Brijuni National Park: Istria's Island Safari & Roman Ruins
The Brijuni are an island archipelago off Istria, once Tito's presidential retreat and now a national park of Roman ruins and a safari park.
The Brijuni National Park is an archipelago of fourteen islands off the Istrian coast near Fažana. For decades the islands were the private retreat of the Yugoslav president Josip Broz Tito, who hosted heads of state and film stars here, and that strange 20th-century layer sits on top of Roman villas, a Byzantine fort, dinosaur footprints and a landscape of pine and deer.
Today the main island, Veliki Brijun, is open to visitors and is run almost like an open-air museum.
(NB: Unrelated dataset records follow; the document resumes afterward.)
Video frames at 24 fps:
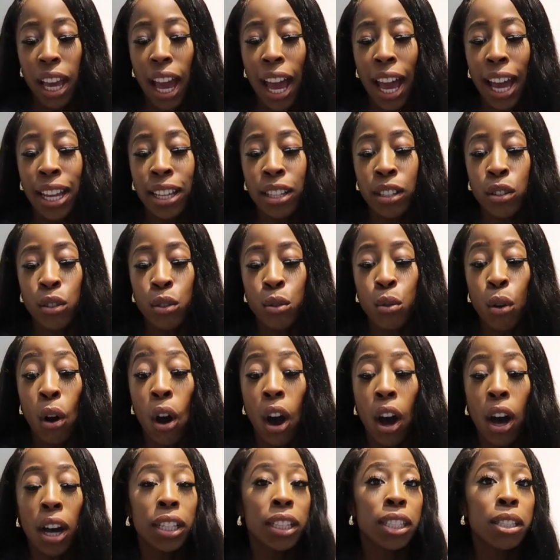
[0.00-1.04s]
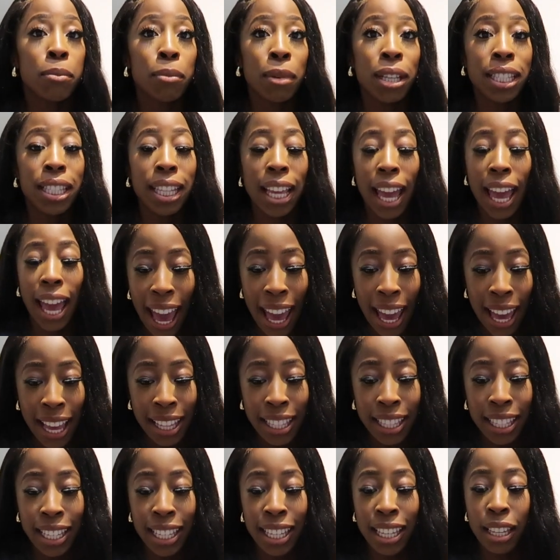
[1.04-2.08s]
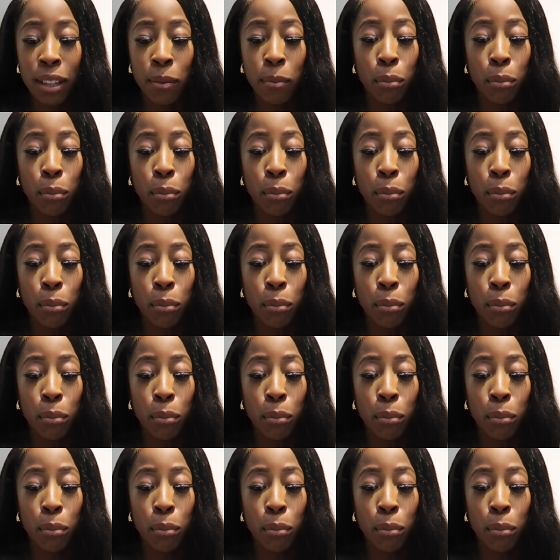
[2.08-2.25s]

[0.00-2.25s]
and you hardly miss any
You arrive by a short boat from Fažana and tour the island by electric train, rented golf cart or bicycle. There is a safari park with imported animals Tito received as gifts, an ethnographic park, Roman mosaic floors, and the Tito Museum.
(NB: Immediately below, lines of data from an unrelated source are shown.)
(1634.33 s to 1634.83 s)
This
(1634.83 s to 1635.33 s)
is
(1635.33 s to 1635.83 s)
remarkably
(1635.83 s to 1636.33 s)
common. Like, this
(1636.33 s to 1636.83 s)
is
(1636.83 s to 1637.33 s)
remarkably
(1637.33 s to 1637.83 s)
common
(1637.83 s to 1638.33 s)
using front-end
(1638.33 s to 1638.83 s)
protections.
The mix is unusual, half nature reserve, half presidential time capsule, and that is the point of going. The rest of the archipelago is mostly left wild and is reachable by organised boat tours.
For photographers, the contrast of Roman ruins with the park-like landscape, and the period interiors of the Tito era, are the strongest material. Allow a half-day minimum and check current ferry times and ticket arrangements, as access is organised rather than drop-in.